Ezra's Bookshelf

The Real Majority

by Richard Scammon and Ben Wattenberg ยท 356 pages

Richard Scammon and Ben Wattenberg's 'The Real Majority' is a classic of American political analysis that fundamentally shaped how both parties understood the electorate for decades. Written after the turbulent 1968 election, the book argued that most American voters were neither ideologically consistent nor primarily motivated by the policy debates that animated activists. Instead, the typical voter was 'unyoung, unpoor, and unblack,' and primarily concerned with what Scammon and Wattenberg called the 'Social Issue,' an amalgam of concerns about crime, disorder, and social change that cut across traditional economic alignments. The book counseled Democrats to moderate on these cultural issues to retain the working-class majority that had sustained New Deal coalitions.
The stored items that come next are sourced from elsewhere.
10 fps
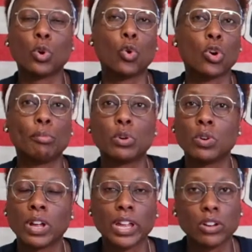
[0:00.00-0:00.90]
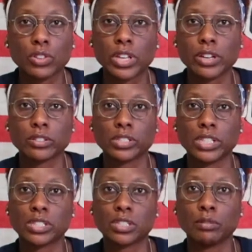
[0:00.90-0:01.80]
horrible healthcare
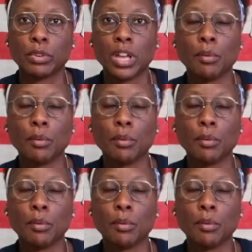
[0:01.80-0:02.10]
system.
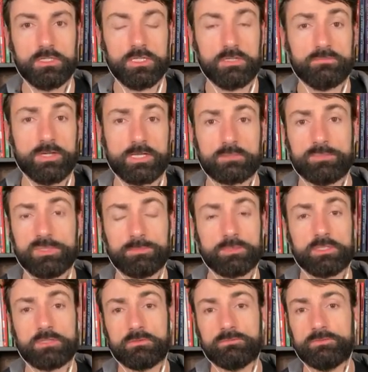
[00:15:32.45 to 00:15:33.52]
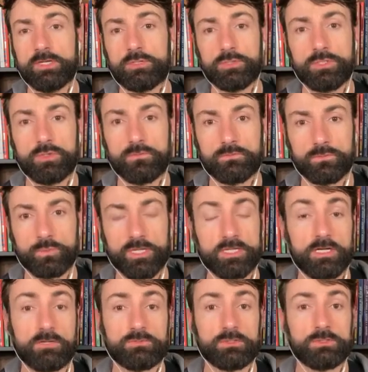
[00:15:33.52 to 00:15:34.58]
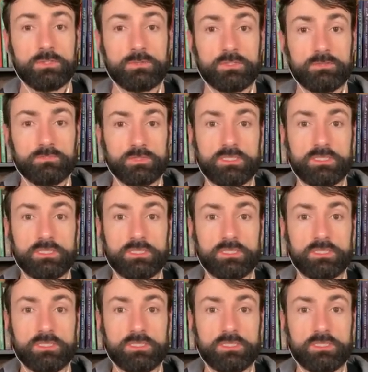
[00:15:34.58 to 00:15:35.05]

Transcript: in fact people that are very overweight often don't even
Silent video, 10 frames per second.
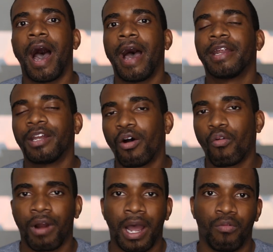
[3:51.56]
I know
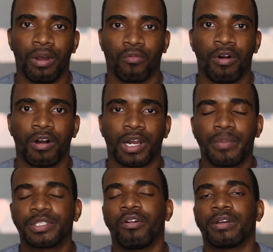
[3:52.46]
where I went wrong, and
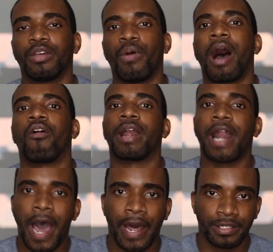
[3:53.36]
I'm showing you how
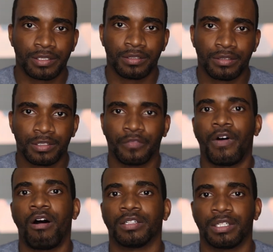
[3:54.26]
not to
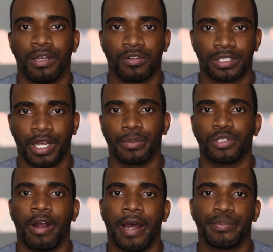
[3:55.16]
fall into those same
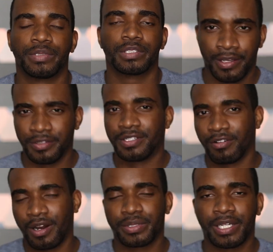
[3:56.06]
traps. You see
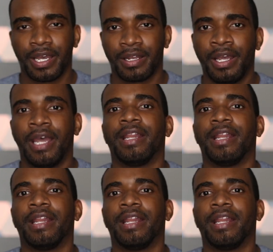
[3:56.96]
what I'm saying?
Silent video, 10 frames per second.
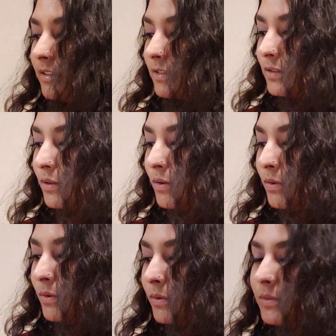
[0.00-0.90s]

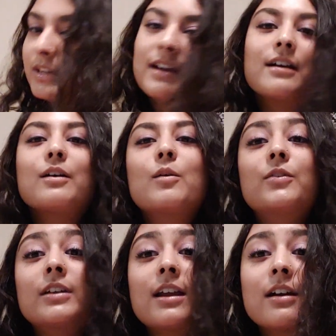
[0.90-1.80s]
So yeah,
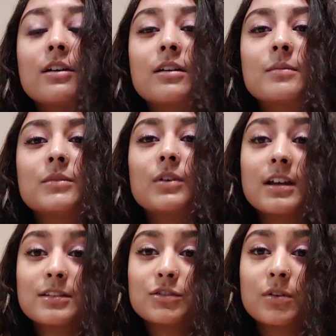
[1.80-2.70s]
hopefully you
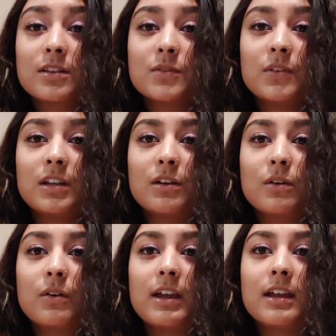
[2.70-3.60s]
guys enjoyed this
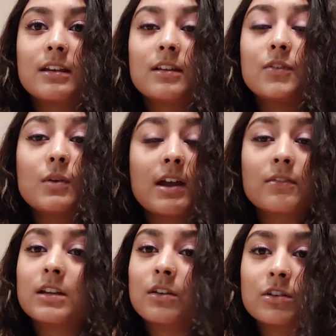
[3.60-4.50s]
video, and if you
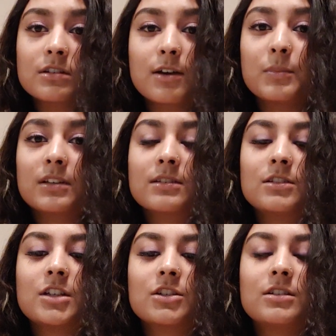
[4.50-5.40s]
have any other topic
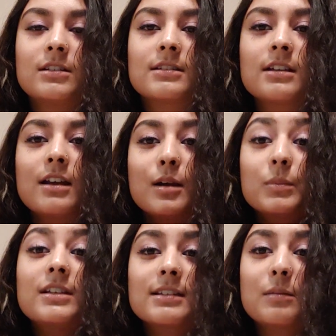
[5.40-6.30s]
suggestions,
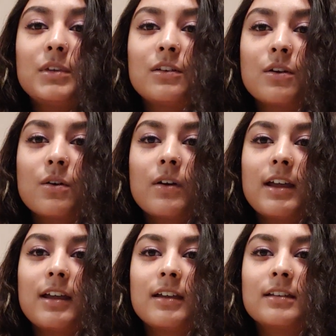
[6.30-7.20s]
please let me know,
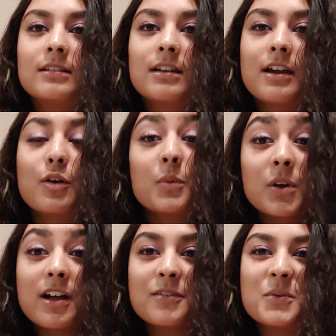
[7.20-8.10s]
and I hope you
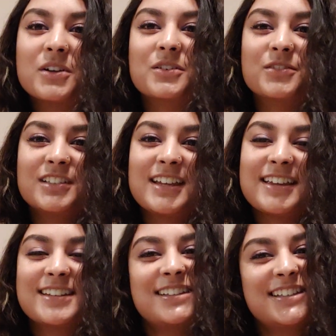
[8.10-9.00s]
all have a wonderful
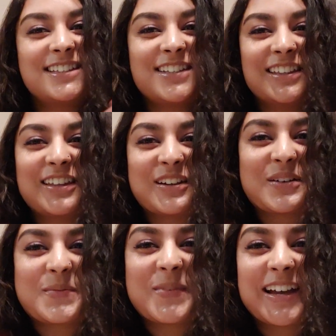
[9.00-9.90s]
day. See you
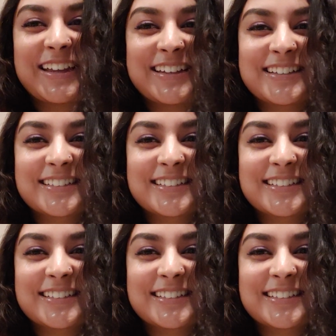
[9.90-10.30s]
later. Bye.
Its influence was immense: Nixon's strategists studied it closely, and subsequent Democratic campaigns from Clinton to Obama followed its prescriptions. Rereading the book today illuminates both how much and how little has changed in American politics. The demographic arguments have dated, but the tension between cultural and economic appeals that Scammon and Wattenberg identified remains central to political strategy. Readers interested in the history of American political consulting or the long roots of contemporary polarization will find an essential document.